## REQUIREMENT
Keep the text of the data exactly as it is and omit each picture from the copy.

## MATERIAL FOR THIS EXERCISE
※ ※ ※

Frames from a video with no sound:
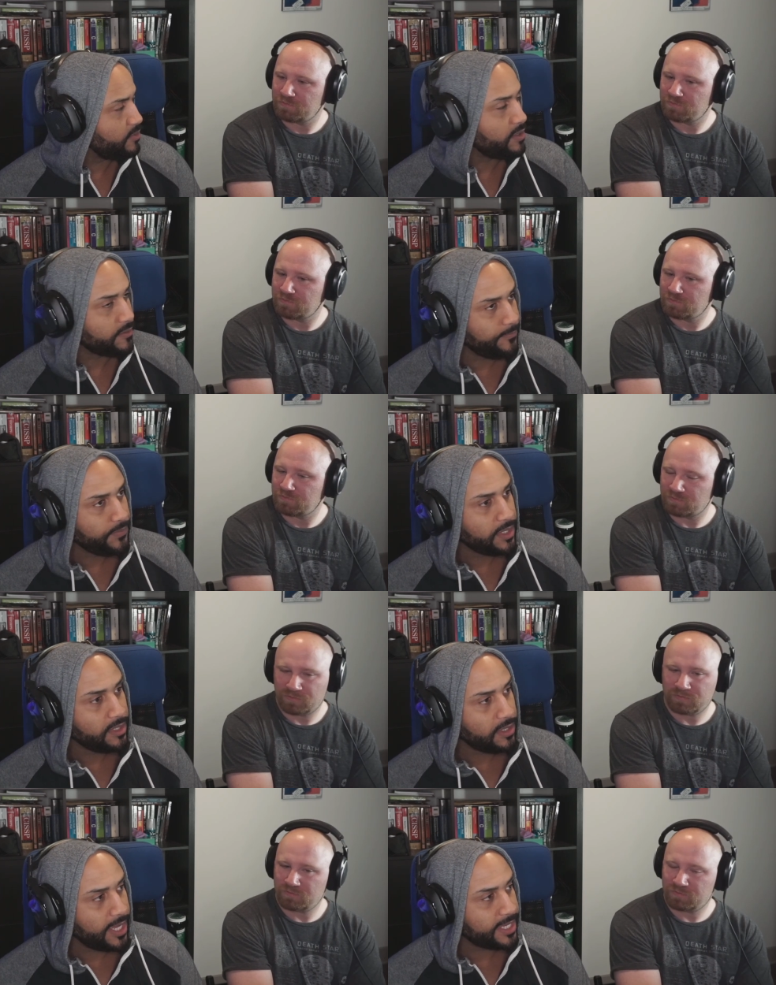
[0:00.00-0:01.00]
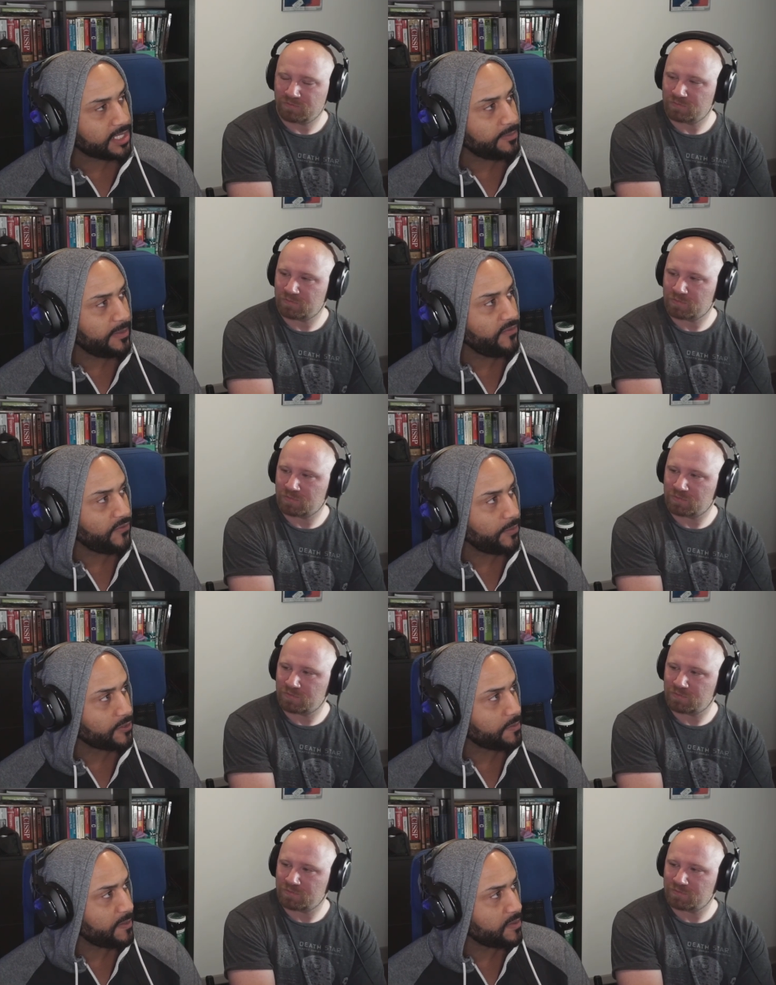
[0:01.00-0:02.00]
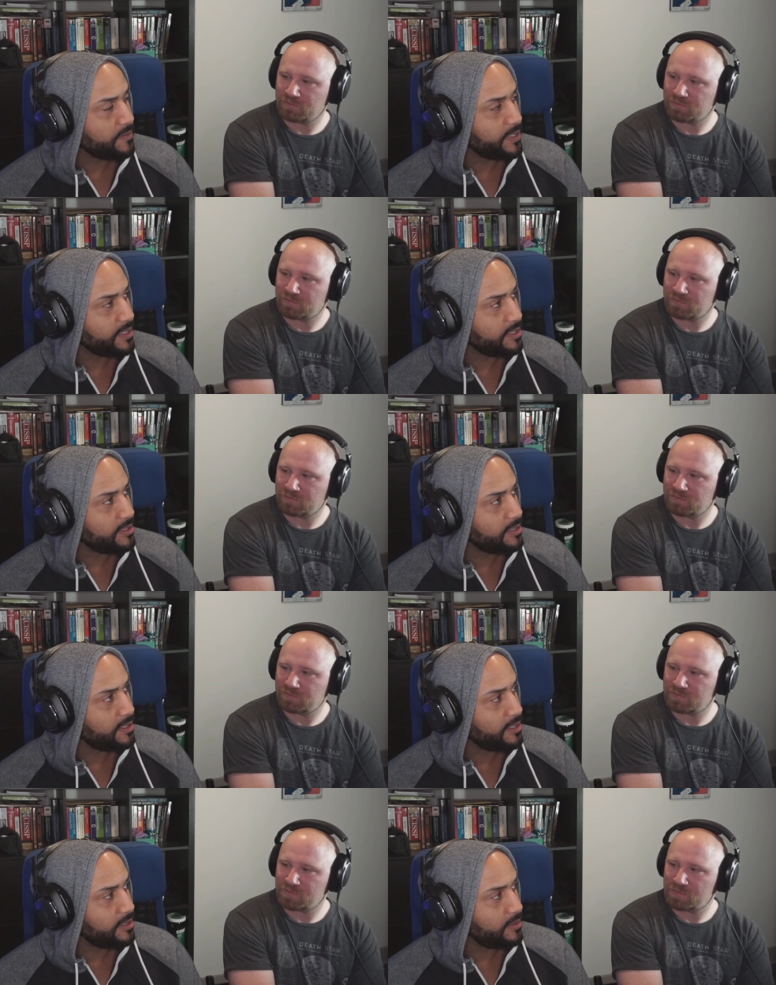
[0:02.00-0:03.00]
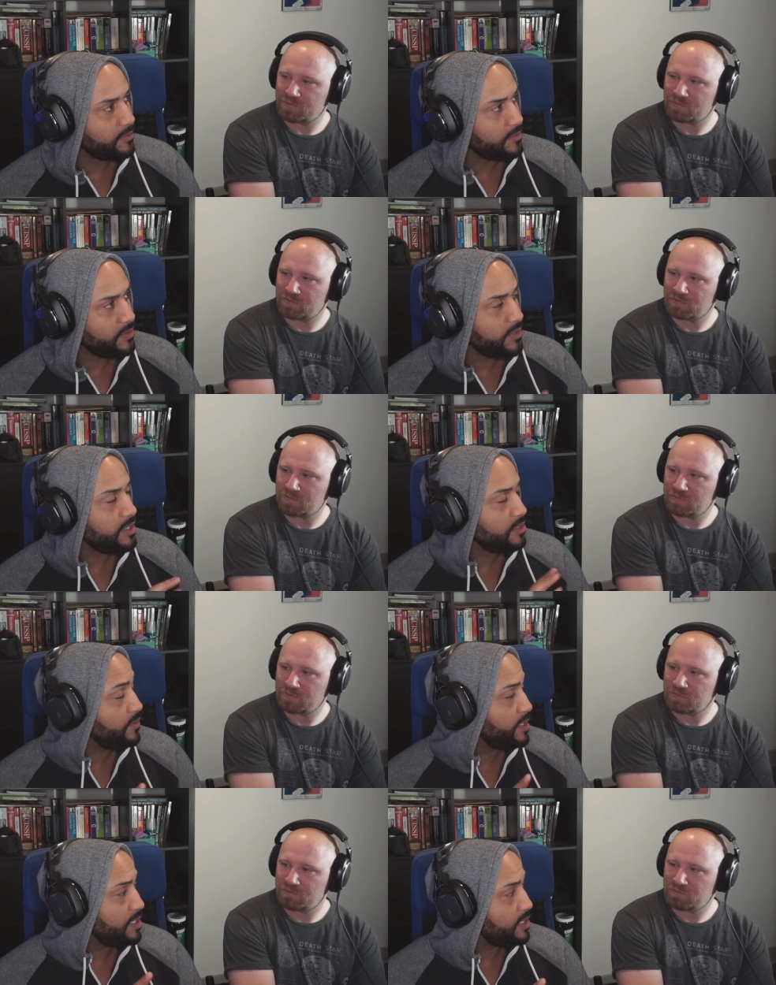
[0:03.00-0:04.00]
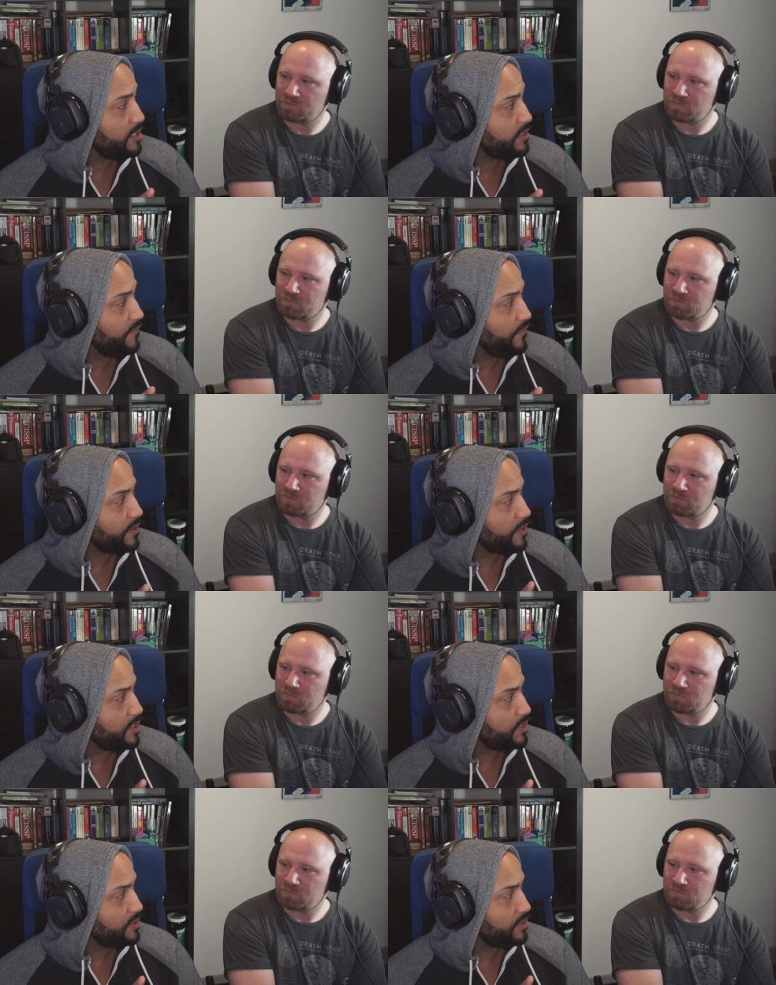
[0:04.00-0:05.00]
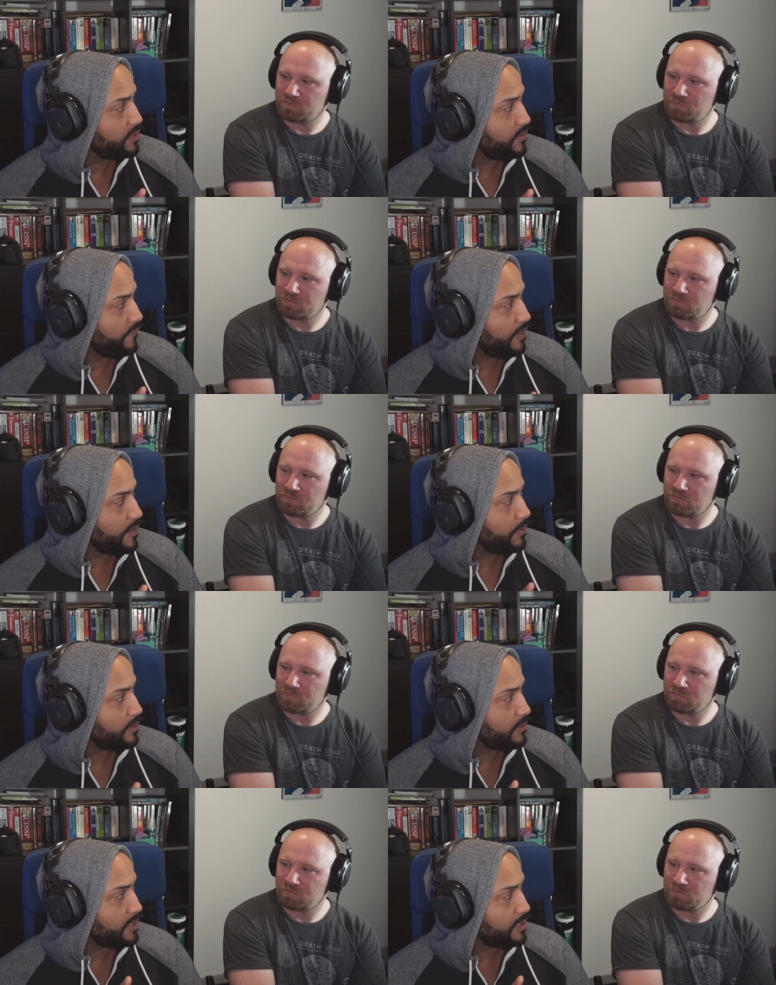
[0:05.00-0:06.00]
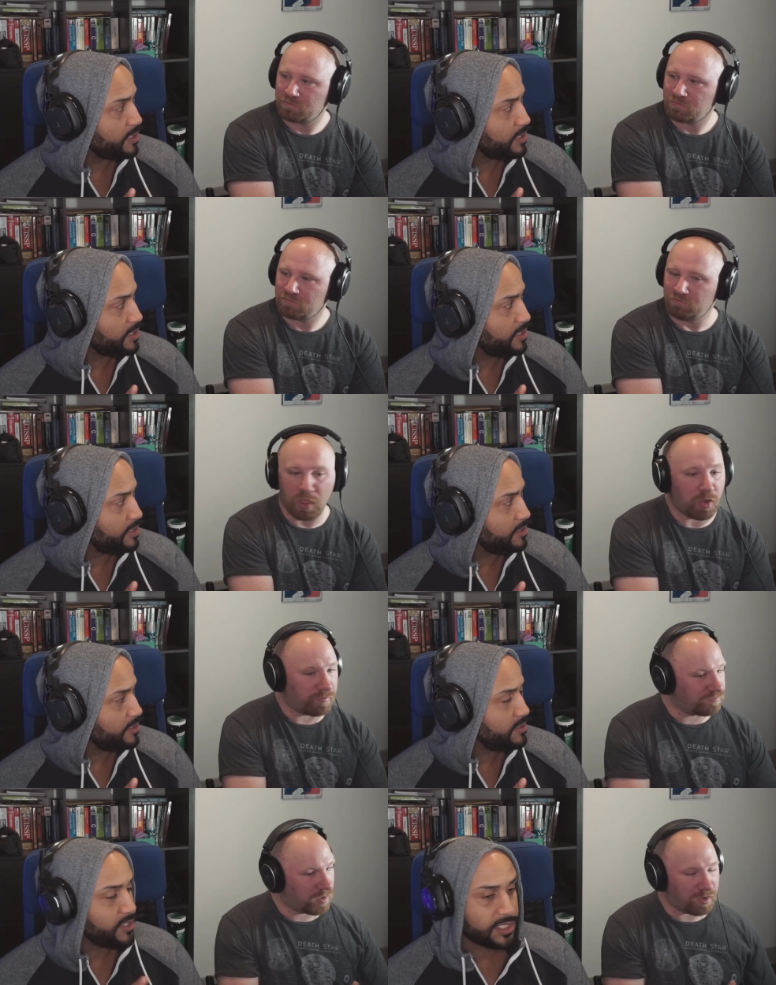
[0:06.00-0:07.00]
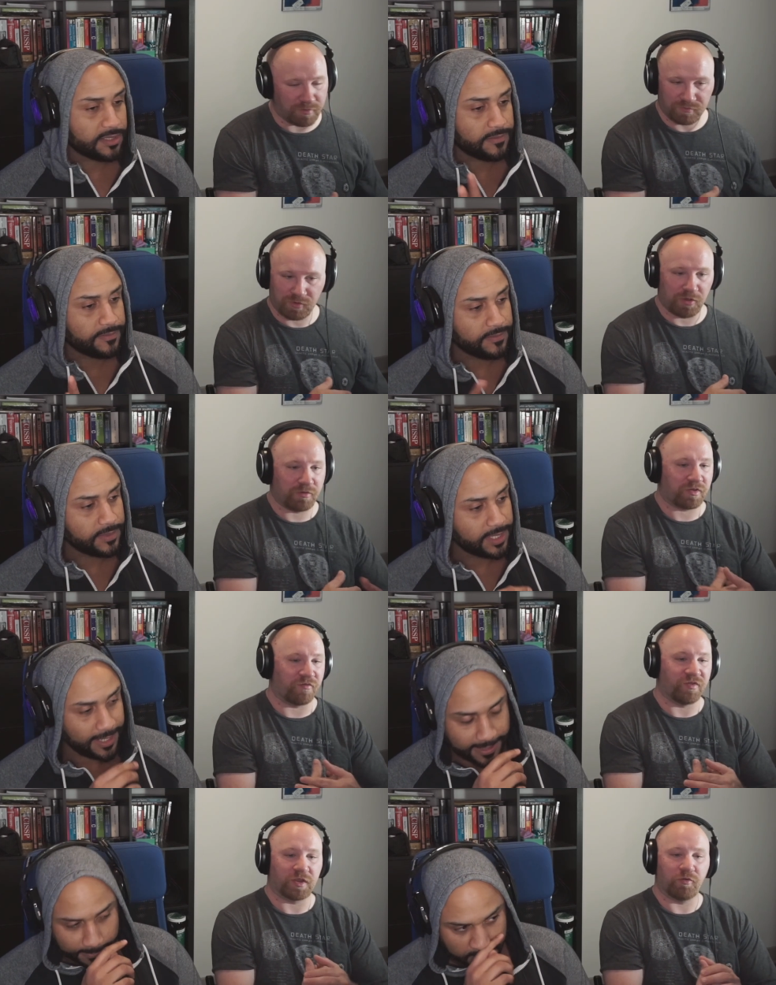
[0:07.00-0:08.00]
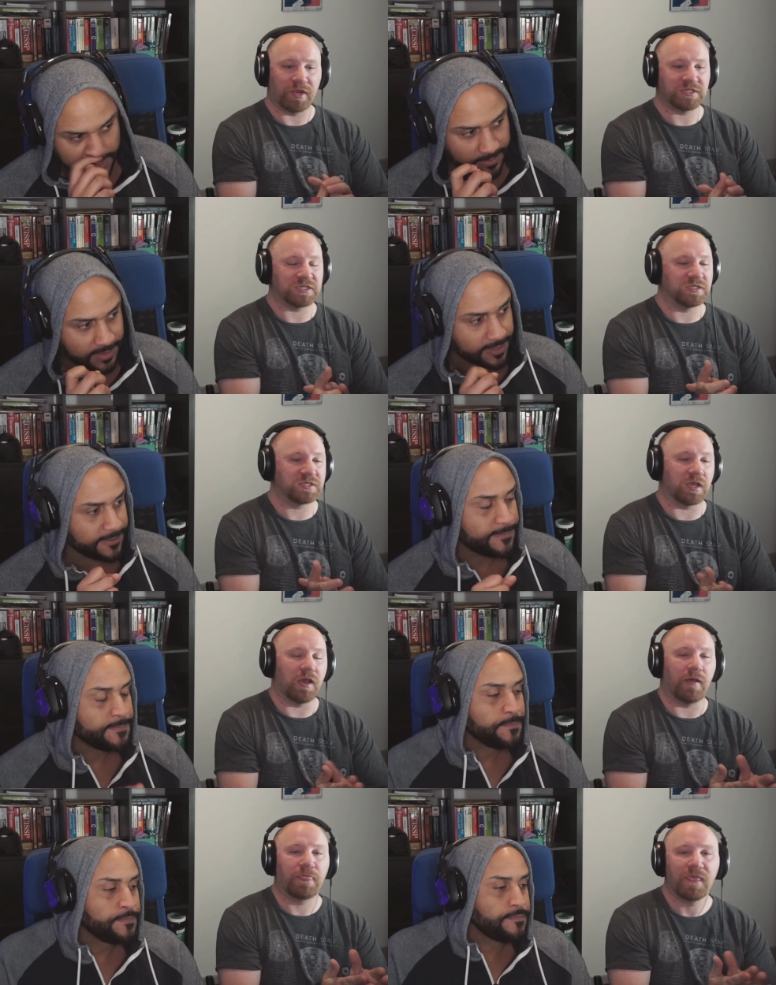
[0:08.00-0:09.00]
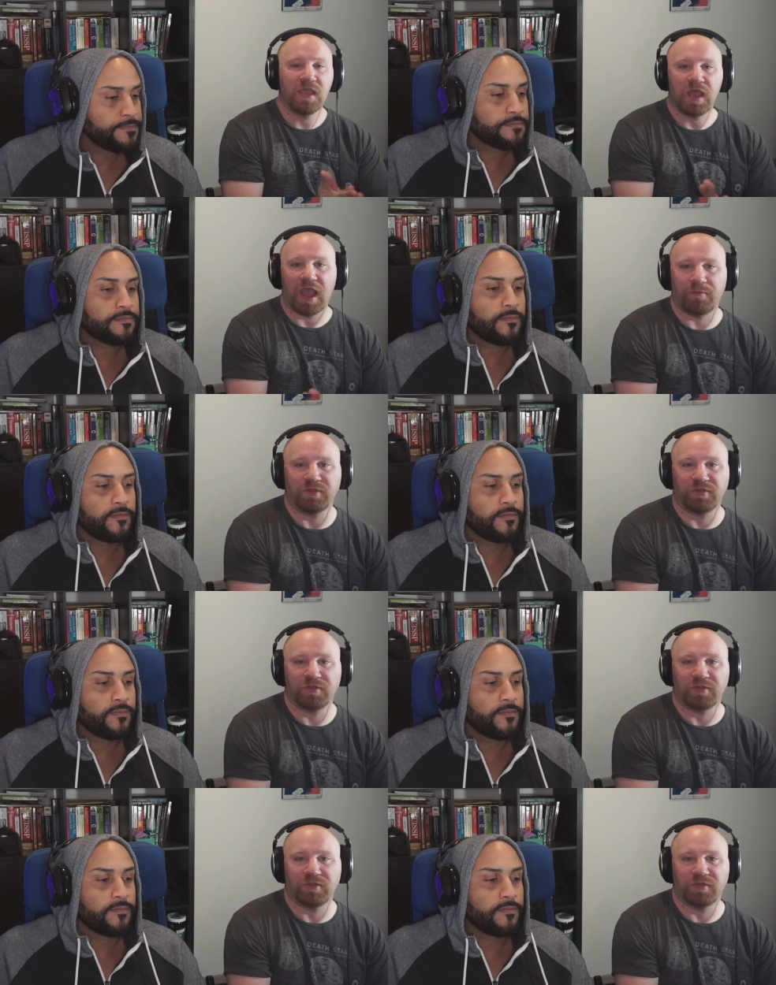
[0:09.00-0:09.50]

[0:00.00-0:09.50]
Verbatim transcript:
Speaker 1: Well, I guess maybe for most people, but um, you didn't do any con- configurations on your firewall or anything like that. No, you no, no set configurations. It up uh, I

※ ※ ※

## WRITTEN ANSWER
Frames from a video with no sound:
[0:00.00-0:01.00]
[0:01.00-0:02.00]
[0:02.00-0:03.00]
[0:03.00-0:04.00]
[0:04.00-0:05.00]
[0:05.00-0:06.00]
[0:06.00-0:07.00]
[0:07.00-0:08.00]
[0:08.00-0:09.00]
[0:09.00-0:09.50]

[0:00.00-0:09.50]
Verbatim transcript:
Speaker 1: Well, I guess maybe for most people, but um, you didn't do any con- configurations on your firewall or anything like that. No, you no, no set configurations. It up uh, I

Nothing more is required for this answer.